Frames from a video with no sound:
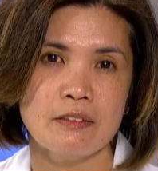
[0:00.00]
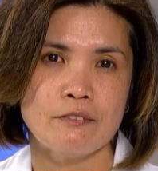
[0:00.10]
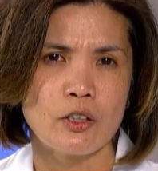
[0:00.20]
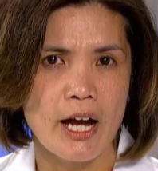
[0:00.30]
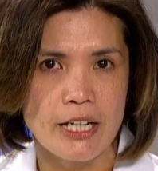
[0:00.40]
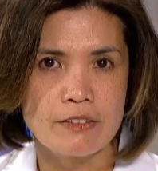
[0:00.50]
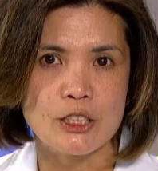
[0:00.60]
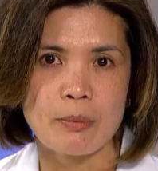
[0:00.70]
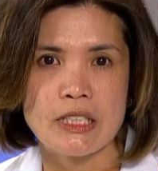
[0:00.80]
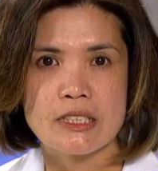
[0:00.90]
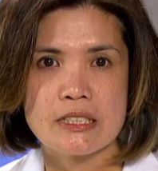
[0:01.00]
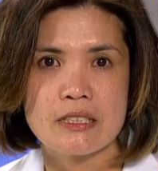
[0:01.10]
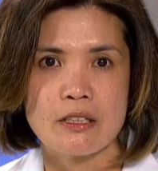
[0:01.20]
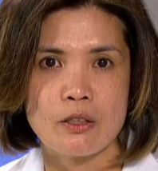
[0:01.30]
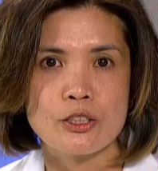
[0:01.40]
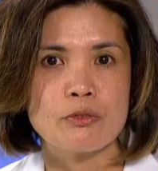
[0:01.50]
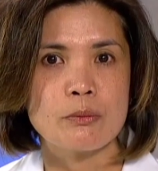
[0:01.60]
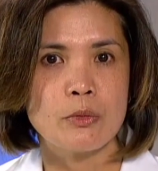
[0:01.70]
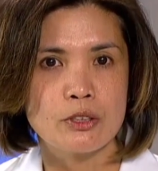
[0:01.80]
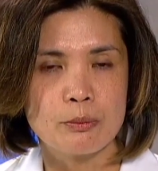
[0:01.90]
For high risk patients, those with
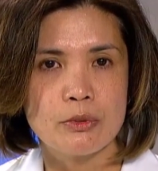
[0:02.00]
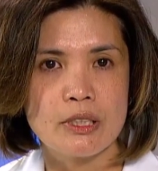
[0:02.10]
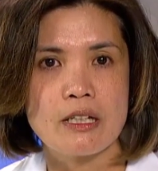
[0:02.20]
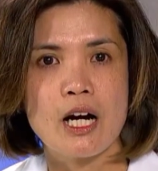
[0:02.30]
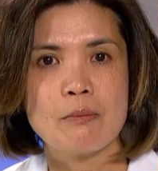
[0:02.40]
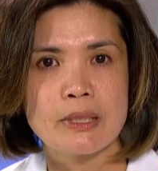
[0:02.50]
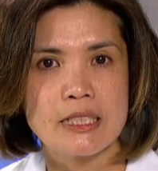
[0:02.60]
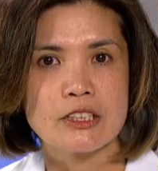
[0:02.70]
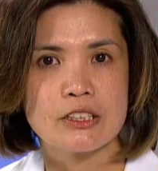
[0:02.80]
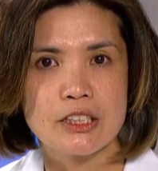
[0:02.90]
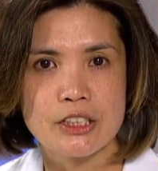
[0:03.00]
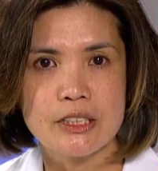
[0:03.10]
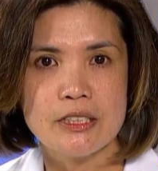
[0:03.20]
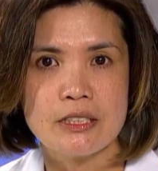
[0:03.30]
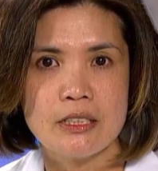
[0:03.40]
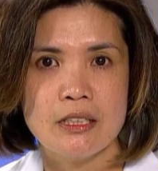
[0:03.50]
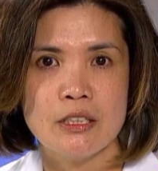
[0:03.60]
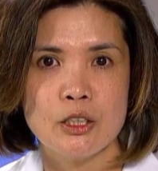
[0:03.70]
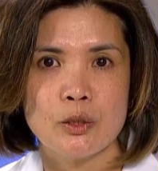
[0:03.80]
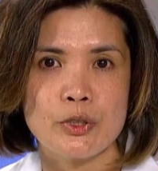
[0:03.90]
multiple and complex conditions,
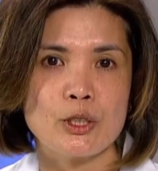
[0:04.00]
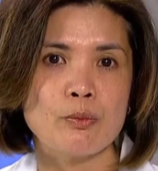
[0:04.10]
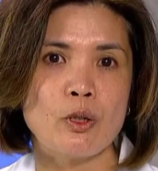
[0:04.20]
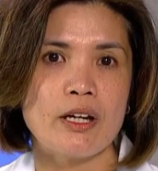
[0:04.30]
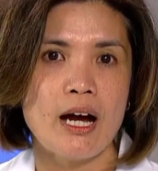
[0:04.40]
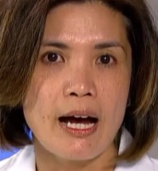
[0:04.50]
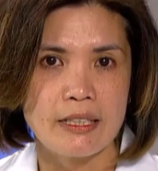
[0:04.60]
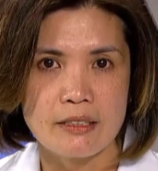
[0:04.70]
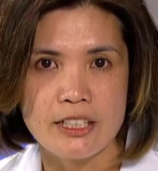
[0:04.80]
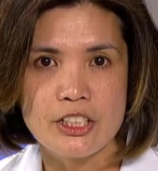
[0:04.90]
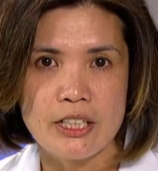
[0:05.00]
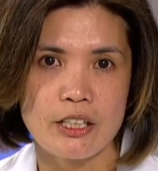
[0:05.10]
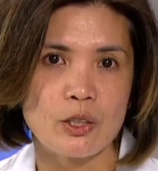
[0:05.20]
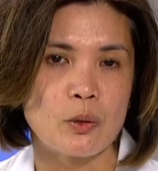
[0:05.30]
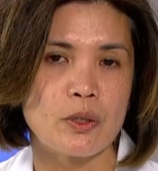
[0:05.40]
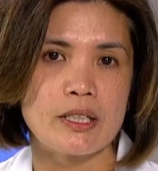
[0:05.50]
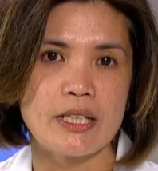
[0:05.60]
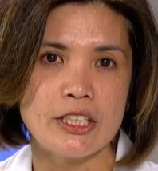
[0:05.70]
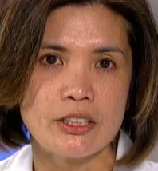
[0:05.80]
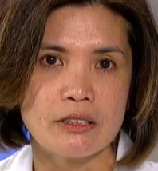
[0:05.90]
we deploy high touch care
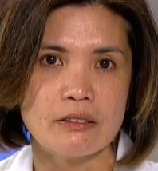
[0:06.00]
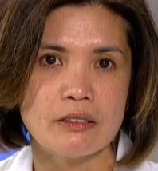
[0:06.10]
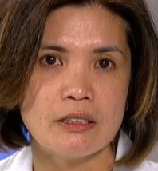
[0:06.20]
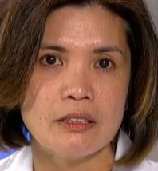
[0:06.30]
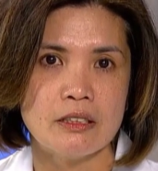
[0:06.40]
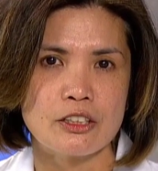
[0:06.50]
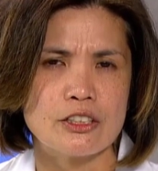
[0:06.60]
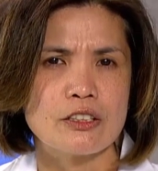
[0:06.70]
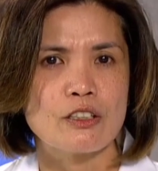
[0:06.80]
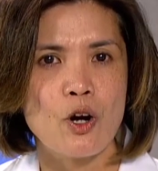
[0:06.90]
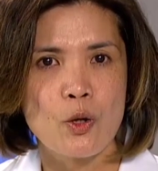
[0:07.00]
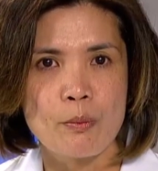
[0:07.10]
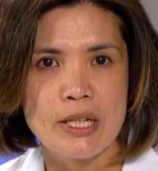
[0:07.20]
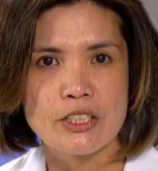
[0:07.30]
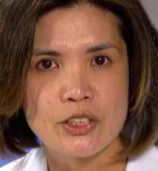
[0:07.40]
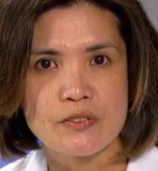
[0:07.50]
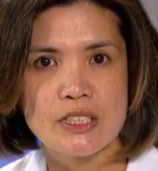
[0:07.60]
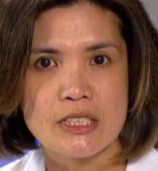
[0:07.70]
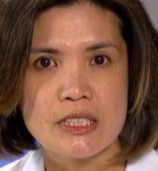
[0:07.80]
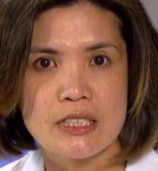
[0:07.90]
coordination, consider home based
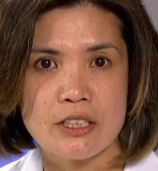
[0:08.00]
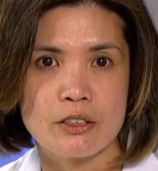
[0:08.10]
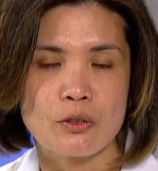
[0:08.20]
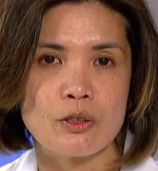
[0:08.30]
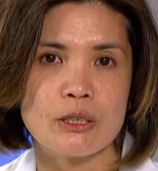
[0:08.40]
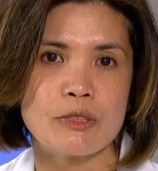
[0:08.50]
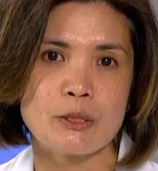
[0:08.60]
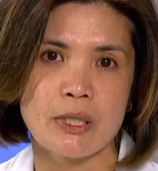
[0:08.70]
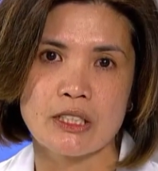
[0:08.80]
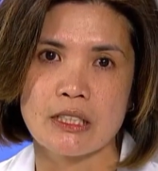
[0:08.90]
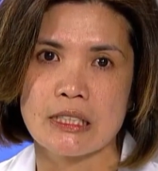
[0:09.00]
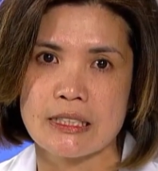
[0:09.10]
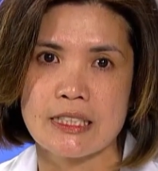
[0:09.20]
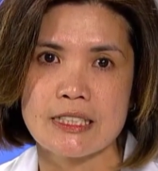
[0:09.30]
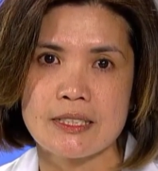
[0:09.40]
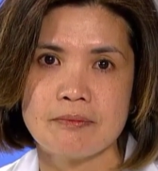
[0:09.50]
services, and enroll them in special clinics.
........
● Task description
Print all records word for word, no images.

● Answer to this task
Frames from a video with no sound:
[0:00.00]
[0:00.10]
[0:00.20]
[0:00.30]
[0:00.40]
[0:00.50]
[0:00.60]
[0:00.70]
[0:00.80]
[0:00.90]
[0:01.00]
[0:01.10]
[0:01.20]
[0:01.30]
[0:01.40]
[0:01.50]
[0:01.60]
[0:01.70]
[0:01.80]
[0:01.90]
For high risk patients, those with
[0:02.00]
[0:02.10]
[0:02.20]
[0:02.30]
[0:02.40]
[0:02.50]
[0:02.60]
[0:02.70]
[0:02.80]
[0:02.90]
[0:03.00]
[0:03.10]
[0:03.20]
[0:03.30]
[0:03.40]
[0:03.50]
[0:03.60]
[0:03.70]
[0:03.80]
[0:03.90]
multiple and complex conditions,
[0:04.00]
[0:04.10]
[0:04.20]
[0:04.30]
[0:04.40]
[0:04.50]
[0:04.60]
[0:04.70]
[0:04.80]
[0:04.90]
[0:05.00]
[0:05.10]
[0:05.20]
[0:05.30]
[0:05.40]
[0:05.50]
[0:05.60]
[0:05.70]
[0:05.80]
[0:05.90]
we deploy high touch care
[0:06.00]
[0:06.10]
[0:06.20]
[0:06.30]
[0:06.40]
[0:06.50]
[0:06.60]
[0:06.70]
[0:06.80]
[0:06.90]
[0:07.00]
[0:07.10]
[0:07.20]
[0:07.30]
[0:07.40]
[0:07.50]
[0:07.60]
[0:07.70]
[0:07.80]
[0:07.90]
coordination, consider home based
[0:08.00]
[0:08.10]
[0:08.20]
[0:08.30]
[0:08.40]
[0:08.50]
[0:08.60]
[0:08.70]
[0:08.80]
[0:08.90]
[0:09.00]
[0:09.10]
[0:09.20]
[0:09.30]
[0:09.40]
[0:09.50]
services, and enroll them in special clinics.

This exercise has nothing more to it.